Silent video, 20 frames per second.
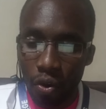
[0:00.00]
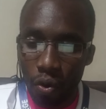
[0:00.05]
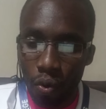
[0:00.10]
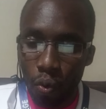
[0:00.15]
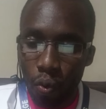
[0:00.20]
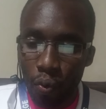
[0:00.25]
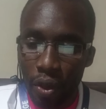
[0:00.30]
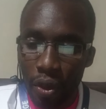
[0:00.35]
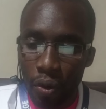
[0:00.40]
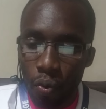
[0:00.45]

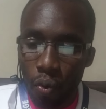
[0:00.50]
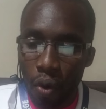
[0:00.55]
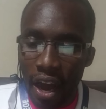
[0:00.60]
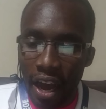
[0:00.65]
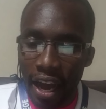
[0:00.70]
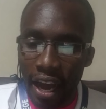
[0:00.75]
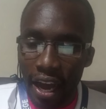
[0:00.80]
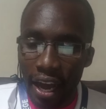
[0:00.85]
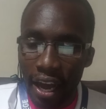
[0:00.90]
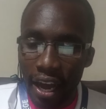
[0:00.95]
we
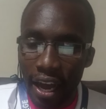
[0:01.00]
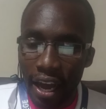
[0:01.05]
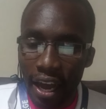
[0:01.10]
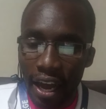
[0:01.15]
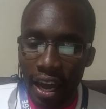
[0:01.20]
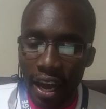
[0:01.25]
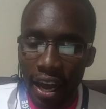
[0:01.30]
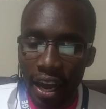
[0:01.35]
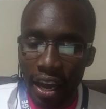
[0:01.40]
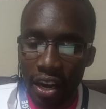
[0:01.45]
were
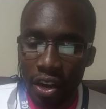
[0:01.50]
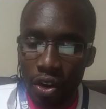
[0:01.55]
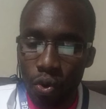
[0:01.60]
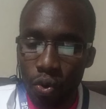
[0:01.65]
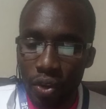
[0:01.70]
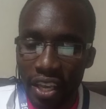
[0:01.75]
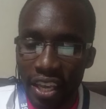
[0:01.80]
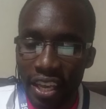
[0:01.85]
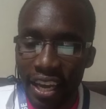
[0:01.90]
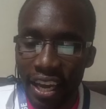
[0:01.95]
uh,
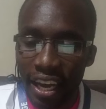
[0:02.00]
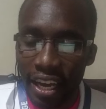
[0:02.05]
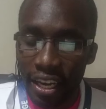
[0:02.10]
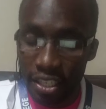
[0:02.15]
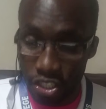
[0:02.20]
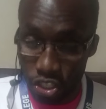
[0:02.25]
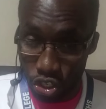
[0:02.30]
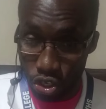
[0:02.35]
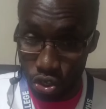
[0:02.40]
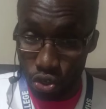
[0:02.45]
looking
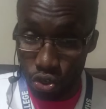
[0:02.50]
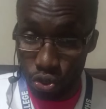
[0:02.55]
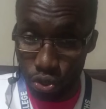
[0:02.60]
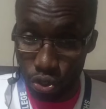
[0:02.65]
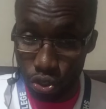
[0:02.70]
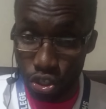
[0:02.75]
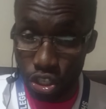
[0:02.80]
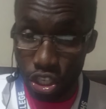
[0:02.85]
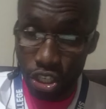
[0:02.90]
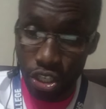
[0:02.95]
at
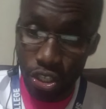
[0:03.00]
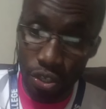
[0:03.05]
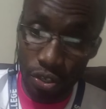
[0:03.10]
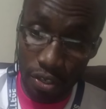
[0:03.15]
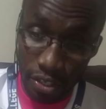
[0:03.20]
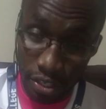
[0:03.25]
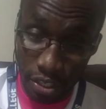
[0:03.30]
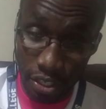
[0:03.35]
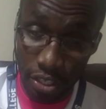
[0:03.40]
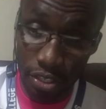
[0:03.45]

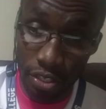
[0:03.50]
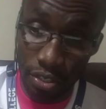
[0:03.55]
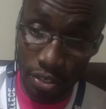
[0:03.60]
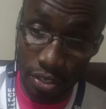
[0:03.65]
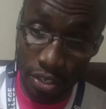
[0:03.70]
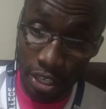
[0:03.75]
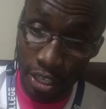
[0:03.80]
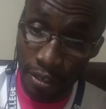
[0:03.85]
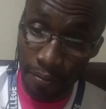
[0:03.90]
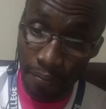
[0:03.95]
nutrition
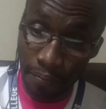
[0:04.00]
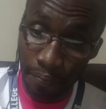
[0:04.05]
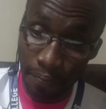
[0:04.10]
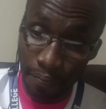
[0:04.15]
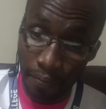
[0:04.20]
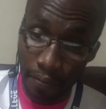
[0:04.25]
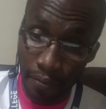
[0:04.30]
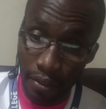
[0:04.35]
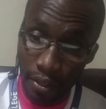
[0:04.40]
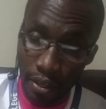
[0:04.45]
history.
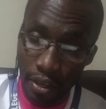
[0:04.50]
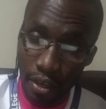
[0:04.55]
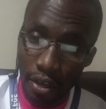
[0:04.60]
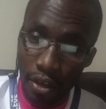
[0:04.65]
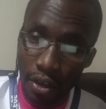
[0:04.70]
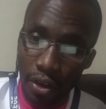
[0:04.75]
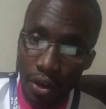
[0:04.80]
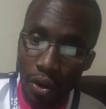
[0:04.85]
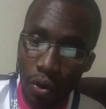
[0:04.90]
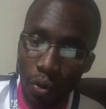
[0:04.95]

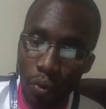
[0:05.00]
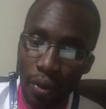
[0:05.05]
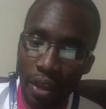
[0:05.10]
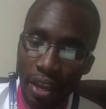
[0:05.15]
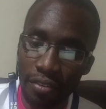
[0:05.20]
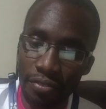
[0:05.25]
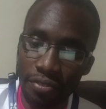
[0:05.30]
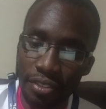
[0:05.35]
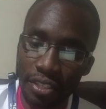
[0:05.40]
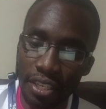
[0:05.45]
We
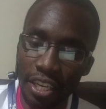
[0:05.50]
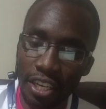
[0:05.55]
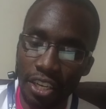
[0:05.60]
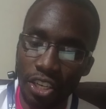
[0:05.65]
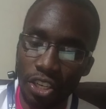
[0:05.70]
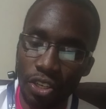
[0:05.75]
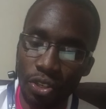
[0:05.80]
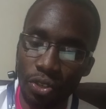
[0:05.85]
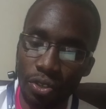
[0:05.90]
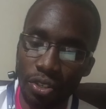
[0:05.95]
have
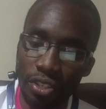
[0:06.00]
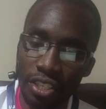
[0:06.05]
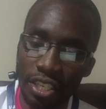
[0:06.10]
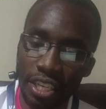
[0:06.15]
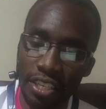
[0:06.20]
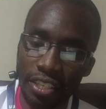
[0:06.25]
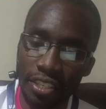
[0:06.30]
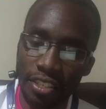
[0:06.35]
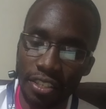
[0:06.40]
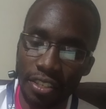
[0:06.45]
seen
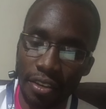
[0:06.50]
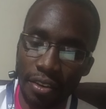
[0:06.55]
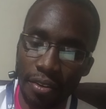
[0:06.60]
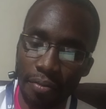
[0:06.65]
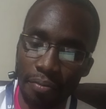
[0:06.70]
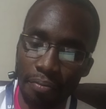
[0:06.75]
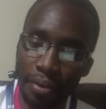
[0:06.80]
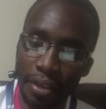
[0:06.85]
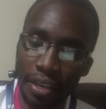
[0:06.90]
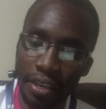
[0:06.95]
nutrients
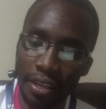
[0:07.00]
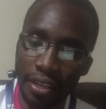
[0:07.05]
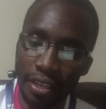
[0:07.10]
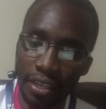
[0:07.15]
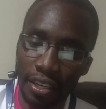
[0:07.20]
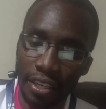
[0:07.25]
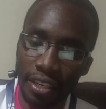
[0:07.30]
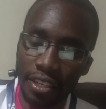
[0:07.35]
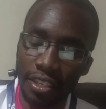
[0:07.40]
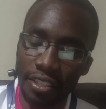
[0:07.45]
being
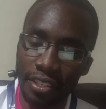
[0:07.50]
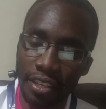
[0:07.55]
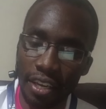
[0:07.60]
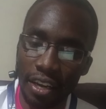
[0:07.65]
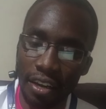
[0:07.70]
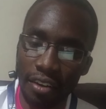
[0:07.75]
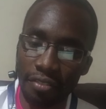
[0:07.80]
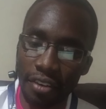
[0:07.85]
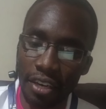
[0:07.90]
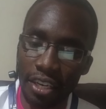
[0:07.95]

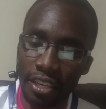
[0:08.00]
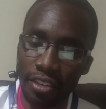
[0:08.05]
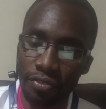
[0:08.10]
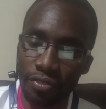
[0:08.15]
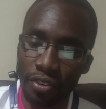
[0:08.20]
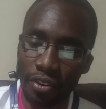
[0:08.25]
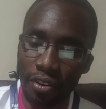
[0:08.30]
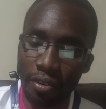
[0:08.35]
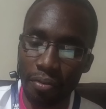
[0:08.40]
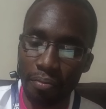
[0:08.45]
discovered
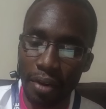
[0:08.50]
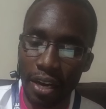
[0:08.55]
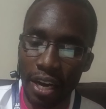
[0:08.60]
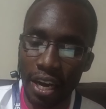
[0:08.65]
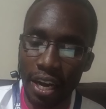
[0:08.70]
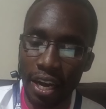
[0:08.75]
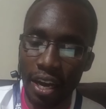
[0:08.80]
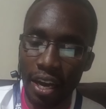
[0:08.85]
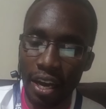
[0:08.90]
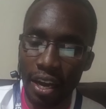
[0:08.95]
from
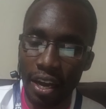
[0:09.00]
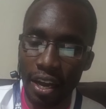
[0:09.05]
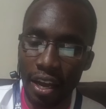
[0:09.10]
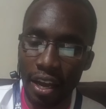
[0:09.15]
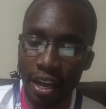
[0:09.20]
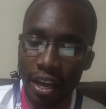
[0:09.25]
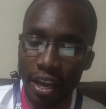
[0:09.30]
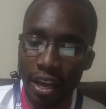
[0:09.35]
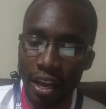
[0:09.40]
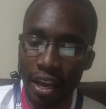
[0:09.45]
uh,
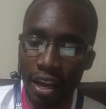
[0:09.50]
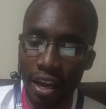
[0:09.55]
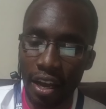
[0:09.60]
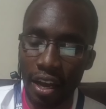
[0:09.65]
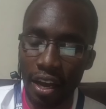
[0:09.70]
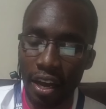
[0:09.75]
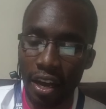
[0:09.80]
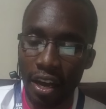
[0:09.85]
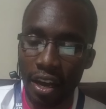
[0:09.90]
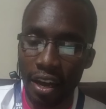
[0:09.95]

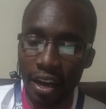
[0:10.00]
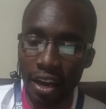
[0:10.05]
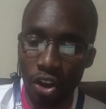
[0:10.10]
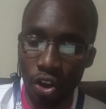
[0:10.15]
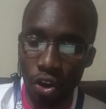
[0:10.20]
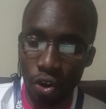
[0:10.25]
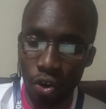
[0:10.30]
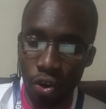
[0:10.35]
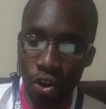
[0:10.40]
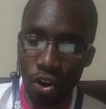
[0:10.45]
uh,
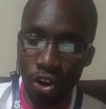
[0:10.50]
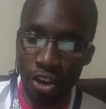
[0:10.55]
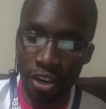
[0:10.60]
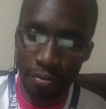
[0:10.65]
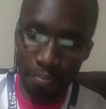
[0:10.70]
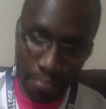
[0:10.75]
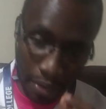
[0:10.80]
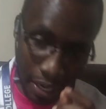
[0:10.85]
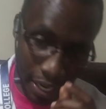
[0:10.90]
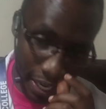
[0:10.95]

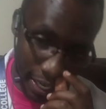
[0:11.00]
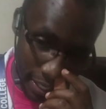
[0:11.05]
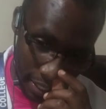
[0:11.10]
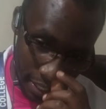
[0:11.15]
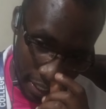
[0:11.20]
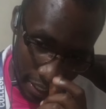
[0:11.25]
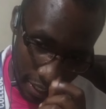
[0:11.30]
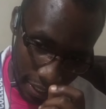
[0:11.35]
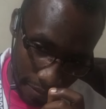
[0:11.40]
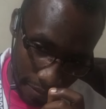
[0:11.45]
corn plant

◇ ◇ ◇ ◇ ◇ ◇ ◇

Print the material verbatim; drop the pictures.

Silent video, 20 frames per second.
[0:00.00]
[0:00.05]
[0:00.10]
[0:00.15]
[0:00.20]
[0:00.25]
[0:00.30]
[0:00.35]
[0:00.40]
[0:00.45]

[0:00.50]
[0:00.55]
[0:00.60]
[0:00.65]
[0:00.70]
[0:00.75]
[0:00.80]
[0:00.85]
[0:00.90]
[0:00.95]
we
[0:01.00]
[0:01.05]
[0:01.10]
[0:01.15]
[0:01.20]
[0:01.25]
[0:01.30]
[0:01.35]
[0:01.40]
[0:01.45]
were
[0:01.50]
[0:01.55]
[0:01.60]
[0:01.65]
[0:01.70]
[0:01.75]
[0:01.80]
[0:01.85]
[0:01.90]
[0:01.95]
uh,
[0:02.00]
[0:02.05]
[0:02.10]
[0:02.15]
[0:02.20]
[0:02.25]
[0:02.30]
[0:02.35]
[0:02.40]
[0:02.45]
looking
[0:02.50]
[0:02.55]
[0:02.60]
[0:02.65]
[0:02.70]
[0:02.75]
[0:02.80]
[0:02.85]
[0:02.90]
[0:02.95]
at
[0:03.00]
[0:03.05]
[0:03.10]
[0:03.15]
[0:03.20]
[0:03.25]
[0:03.30]
[0:03.35]
[0:03.40]
[0:03.45]

[0:03.50]
[0:03.55]
[0:03.60]
[0:03.65]
[0:03.70]
[0:03.75]
[0:03.80]
[0:03.85]
[0:03.90]
[0:03.95]
nutrition
[0:04.00]
[0:04.05]
[0:04.10]
[0:04.15]
[0:04.20]
[0:04.25]
[0:04.30]
[0:04.35]
[0:04.40]
[0:04.45]
history.
[0:04.50]
[0:04.55]
[0:04.60]
[0:04.65]
[0:04.70]
[0:04.75]
[0:04.80]
[0:04.85]
[0:04.90]
[0:04.95]

[0:05.00]
[0:05.05]
[0:05.10]
[0:05.15]
[0:05.20]
[0:05.25]
[0:05.30]
[0:05.35]
[0:05.40]
[0:05.45]
We
[0:05.50]
[0:05.55]
[0:05.60]
[0:05.65]
[0:05.70]
[0:05.75]
[0:05.80]
[0:05.85]
[0:05.90]
[0:05.95]
have
[0:06.00]
[0:06.05]
[0:06.10]
[0:06.15]
[0:06.20]
[0:06.25]
[0:06.30]
[0:06.35]
[0:06.40]
[0:06.45]
seen
[0:06.50]
[0:06.55]
[0:06.60]
[0:06.65]
[0:06.70]
[0:06.75]
[0:06.80]
[0:06.85]
[0:06.90]
[0:06.95]
nutrients
[0:07.00]
[0:07.05]
[0:07.10]
[0:07.15]
[0:07.20]
[0:07.25]
[0:07.30]
[0:07.35]
[0:07.40]
[0:07.45]
being
[0:07.50]
[0:07.55]
[0:07.60]
[0:07.65]
[0:07.70]
[0:07.75]
[0:07.80]
[0:07.85]
[0:07.90]
[0:07.95]

[0:08.00]
[0:08.05]
[0:08.10]
[0:08.15]
[0:08.20]
[0:08.25]
[0:08.30]
[0:08.35]
[0:08.40]
[0:08.45]
discovered
[0:08.50]
[0:08.55]
[0:08.60]
[0:08.65]
[0:08.70]
[0:08.75]
[0:08.80]
[0:08.85]
[0:08.90]
[0:08.95]
from
[0:09.00]
[0:09.05]
[0:09.10]
[0:09.15]
[0:09.20]
[0:09.25]
[0:09.30]
[0:09.35]
[0:09.40]
[0:09.45]
uh,
[0:09.50]
[0:09.55]
[0:09.60]
[0:09.65]
[0:09.70]
[0:09.75]
[0:09.80]
[0:09.85]
[0:09.90]
[0:09.95]

[0:10.00]
[0:10.05]
[0:10.10]
[0:10.15]
[0:10.20]
[0:10.25]
[0:10.30]
[0:10.35]
[0:10.40]
[0:10.45]
uh,
[0:10.50]
[0:10.55]
[0:10.60]
[0:10.65]
[0:10.70]
[0:10.75]
[0:10.80]
[0:10.85]
[0:10.90]
[0:10.95]

[0:11.00]
[0:11.05]
[0:11.10]
[0:11.15]
[0:11.20]
[0:11.25]
[0:11.30]
[0:11.35]
[0:11.40]
[0:11.45]
corn plant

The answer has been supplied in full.